Pédiatrie
Maladie de Pompe : les promesses de la thérapie génique pour les formes infantiles
Chez quatre nourrissons atteints d’une forme infantile de la maladie de Pompe, une injection unique d’une thérapie génique (AAV9-GAA) à très forte dose restaure l’activité enzymatique, améliore la fonction cardiaque et les trajectoires neuromotrices sur un an, suggérant une alternative potentiellement durable au traitement substitutif.

- TanyaJoy/istock
La maladie de Pompe est une maladie lysosomale qui se manifeste par une myopathie métabolique et qui est presque toujours associée à une invalidité physique grave et progressive ainsi qu'à un décès prématuré, en particulier chez les patients atteints d'une forme infantile de la maladie. Elle est causée par un déficit génétique en α-glucosidase acide (GAA), une enzyme lysosomale qui transforme le glycogène en glucose. Depuis 2006, la substitution en α-glucosidase prolonge la survie des nourrissons atteints mais n’éradique ni la myopathie évolutive, ni l’atteinte cérébrale émergente des survivants. L’immunogénicité élevée du rhGAA, son accès limité aux fibres musculaires et système nerveux central ainsi que la lourdeur bimensuelle des perfusions motivent la recherche de traitements disruptifs.
Dans le New England Journal of Medicine, une équipe de recherche de Pékin vient de publier l’expérience la plus ambitieuse à ce jour : une perfusion intraveineuse d’AAV9 (promoteur CAG) délivrant la α-glucosidase chez quatre nourrissons déjà exposés à moins de 3 cures d’enzymes de substitution. Trois patients ont à 12 mois un recul spectaculaire de la cardiomyopathie (fraction d’éjection +20 % en moyenne, indices télésystoliques normalisés) et des acquisitions neuromotrices jusque-là inédites sans physiothérapie intensive. La charge enzymatique plasmatique se maintient autour de 15 % de la normale, seuil jugé protecteur. Le quatrième enfant, porteur de deux allèles nuls et d’un anticorps neutralisant anti-AAV pré-existant, a été retiré de l’essai, puis est décédé d’une décompensation cardiorespiratoire.
Au-delà du cœur : immunologie, sous-groupes et tolérance
Le protocole a utilisé une dose de 2×10¹ vg/kg, vingt fois supérieure aux essais AAV9 précédents, justifiant un conditionnement par corticoïdes et sirolimus.

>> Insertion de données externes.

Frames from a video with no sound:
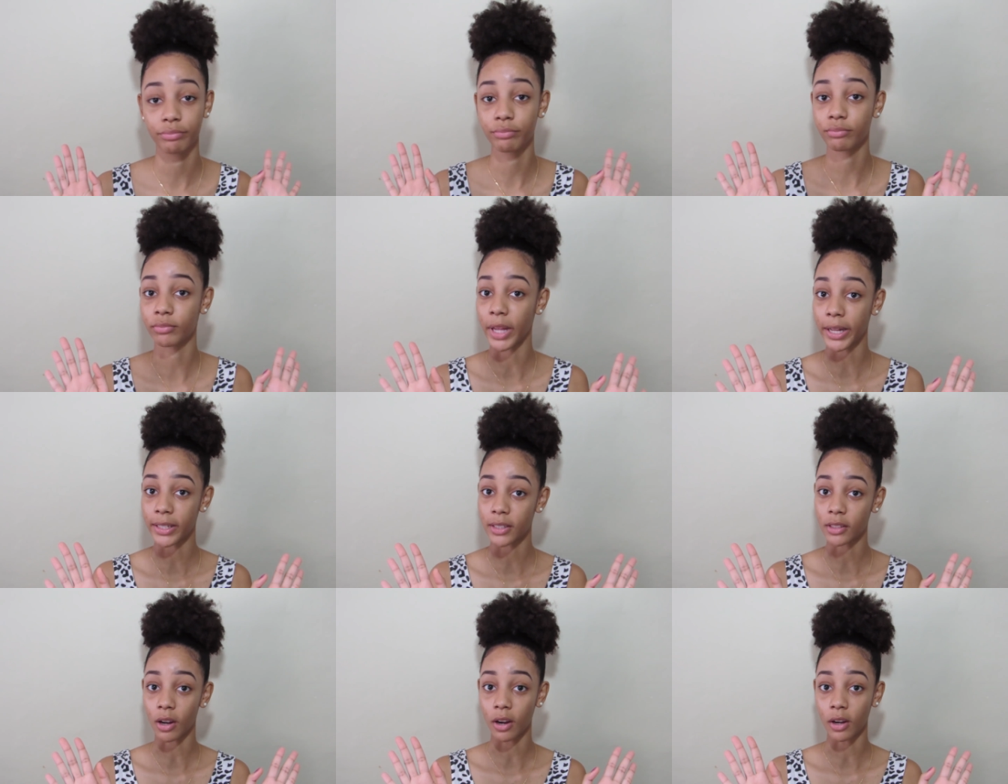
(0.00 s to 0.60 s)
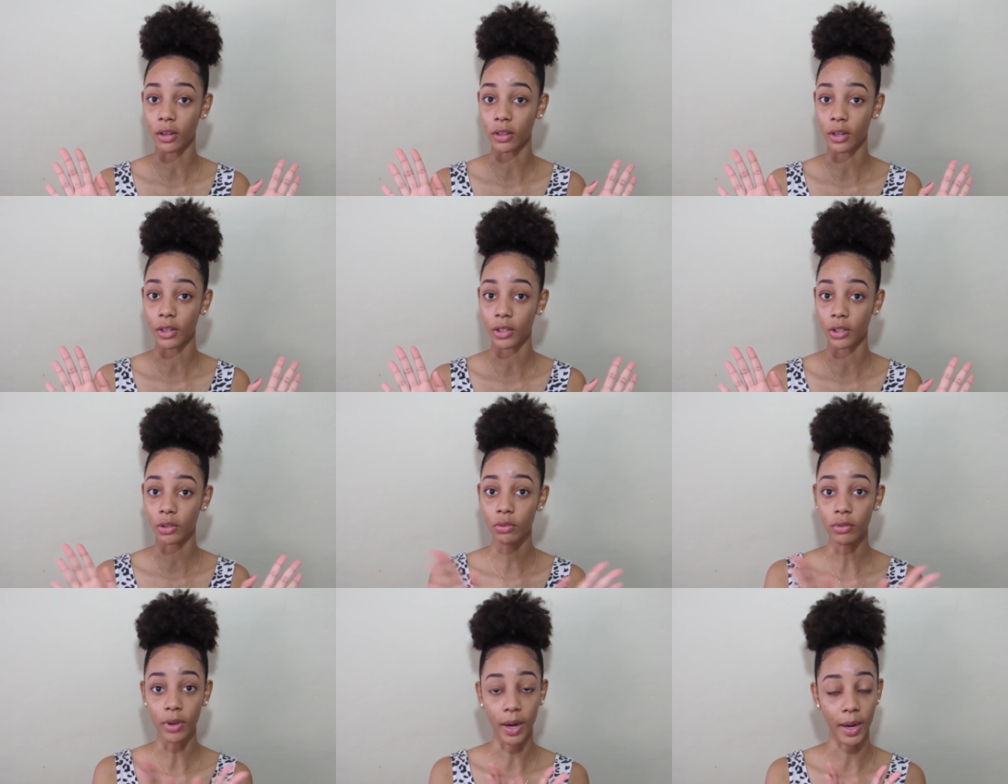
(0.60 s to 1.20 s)
that's all on
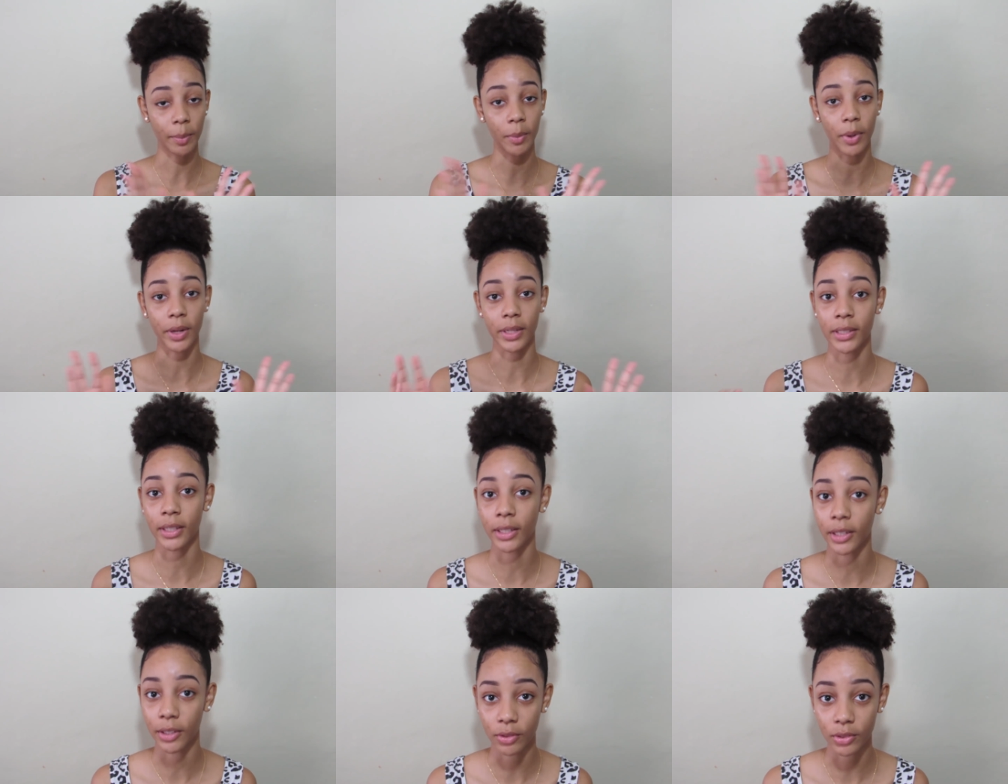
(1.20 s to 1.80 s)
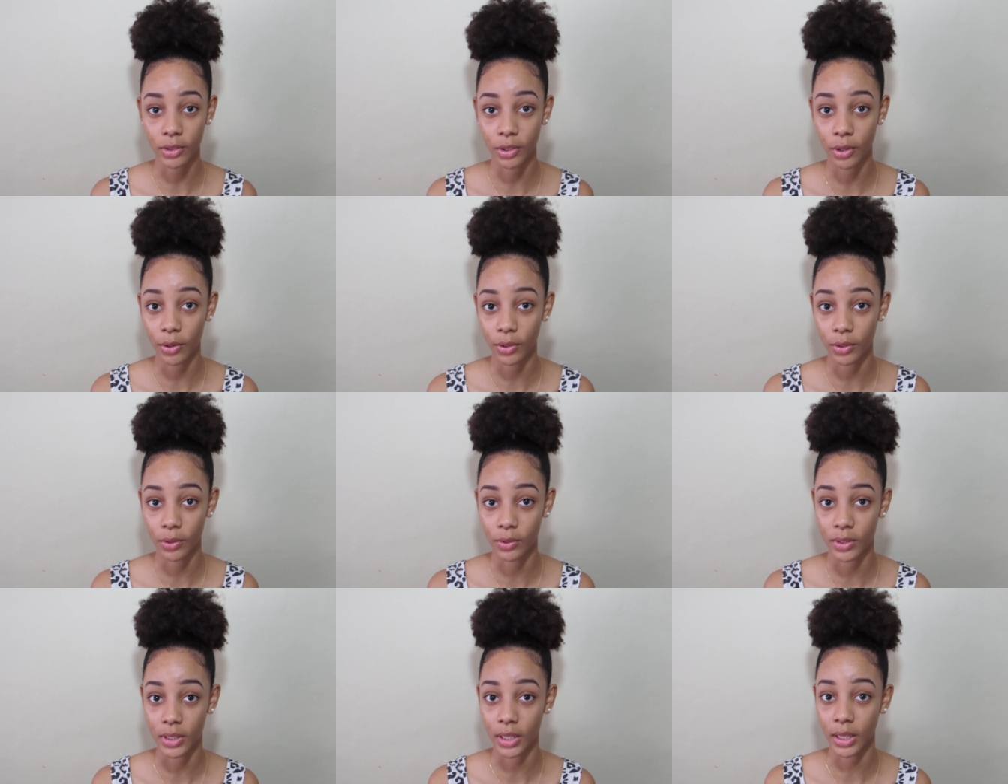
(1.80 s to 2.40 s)
you. I'm not telling you to go
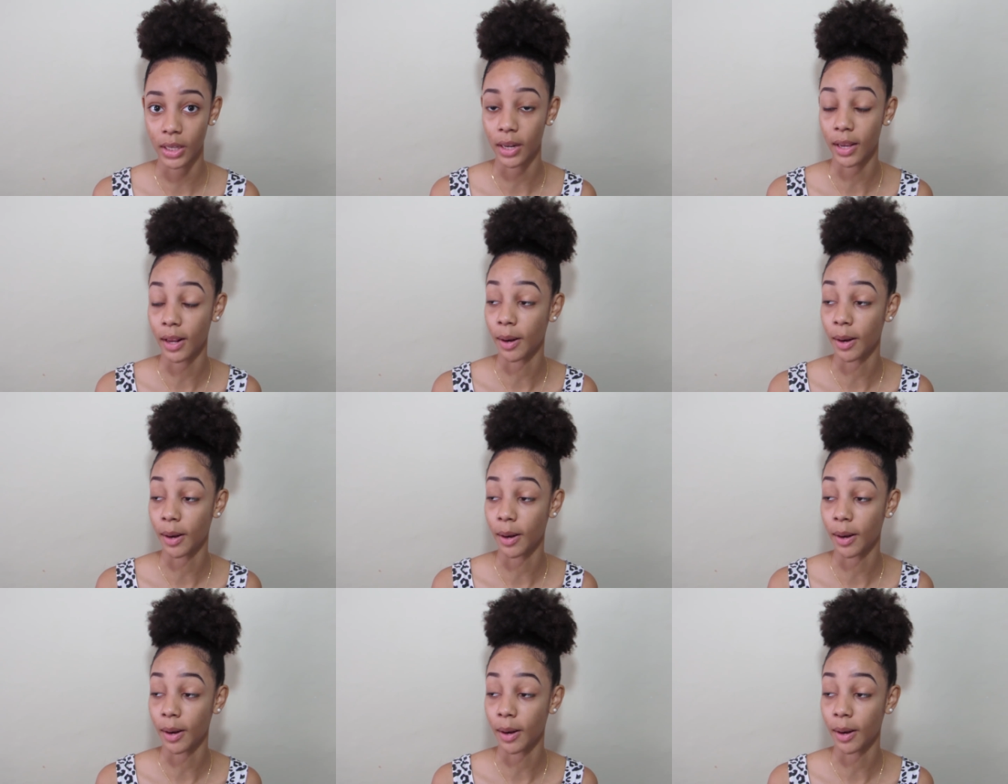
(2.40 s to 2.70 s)
use it, and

Aucune élévation majeure des transaminases ni microangiopathie thrombotique n’est rapportée, mais un syndrome inflammatoire aigu (CRP > 150 mg/L) a nécessité un bolus de méthylprednisolone chez deux nourrissons.
Tous sont restés séro-négatifs pour des anticorps anti-GAA ; la réponse humorale anti-capside a été contenue (<1:400). Les biomarqueurs d’autophagie musculaire (LC3-II) diminuent de 30 % versus ligne de base, suggérant une correction intracellulaire partielle. Les IRM cérébrales restent normales à M12, sans certitude de prévention de la leuco-encéphalopathie tardive. Aucun effet de dose-réponse intra-cohorte ne peut être conclu sur ce petit effectif.

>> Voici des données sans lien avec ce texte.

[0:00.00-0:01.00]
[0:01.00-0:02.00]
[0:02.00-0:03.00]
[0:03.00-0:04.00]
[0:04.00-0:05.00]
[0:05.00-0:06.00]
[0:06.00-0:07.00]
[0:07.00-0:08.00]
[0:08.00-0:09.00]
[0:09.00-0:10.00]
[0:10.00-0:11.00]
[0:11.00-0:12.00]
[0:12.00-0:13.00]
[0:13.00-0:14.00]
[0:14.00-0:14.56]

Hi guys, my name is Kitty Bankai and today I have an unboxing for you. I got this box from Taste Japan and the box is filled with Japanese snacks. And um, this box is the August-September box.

Durabilité, sécurité : les prochaines frontières
Reposant sur une série ouverte monocentrique, ce travail illustre la faisabilité d’un abord systémique précoce, mais ne démontre pas la supériorité sur le traitement standard par substitution de l’enzyme ; d’autant que l’excellent contrôle cardiaque sous rhGAA rend discutable l’exposition initiale à une charge virale potentiellement cardio-toxique. L’absence de bras contrôle, la courte durée de suivi et le petit nombre d’enfants à atteinte cardiaque encore réversible limitent la généralisabilité. La perte éventuelle d’épisomes viraux dans des muscles en croissance rapide ou la survenue d’une réponse cytotoxique tardive pourraient compromettre la durabilité du bénéfice, problématique d’autant plus critique que l’immunité anti-AAV ferme la porte à une seconde administration.

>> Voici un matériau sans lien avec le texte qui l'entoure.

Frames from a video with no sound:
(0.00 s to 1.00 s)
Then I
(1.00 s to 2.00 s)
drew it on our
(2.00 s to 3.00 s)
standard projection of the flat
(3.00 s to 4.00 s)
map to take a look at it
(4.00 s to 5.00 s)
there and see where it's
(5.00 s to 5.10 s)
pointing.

Selon un éditorial associé, l’AAV9-GAA se profile comme un candidat « one-shot » séduisant pour réduire la lourdeur des perfusions et, peut-être, atteindre les territoires résistants au rhGAA (neurones, SNC). Son développement devra intégrer une stratégie séquentielle (stabilisation cardiaque par enzyme, relais génique), une surveillance immunovirologique à long terme et des critères d’éligibilité stricts (poids, statut CRIM, anticorps anti-AAV). À moyen terme, la comparaison face-face avec les traitements substitutifs en enzymes de seconde génération et les thérapies de réduction de substrat définira la place exacte de la thérapie génique dans l’arsenal du Pompe infantile.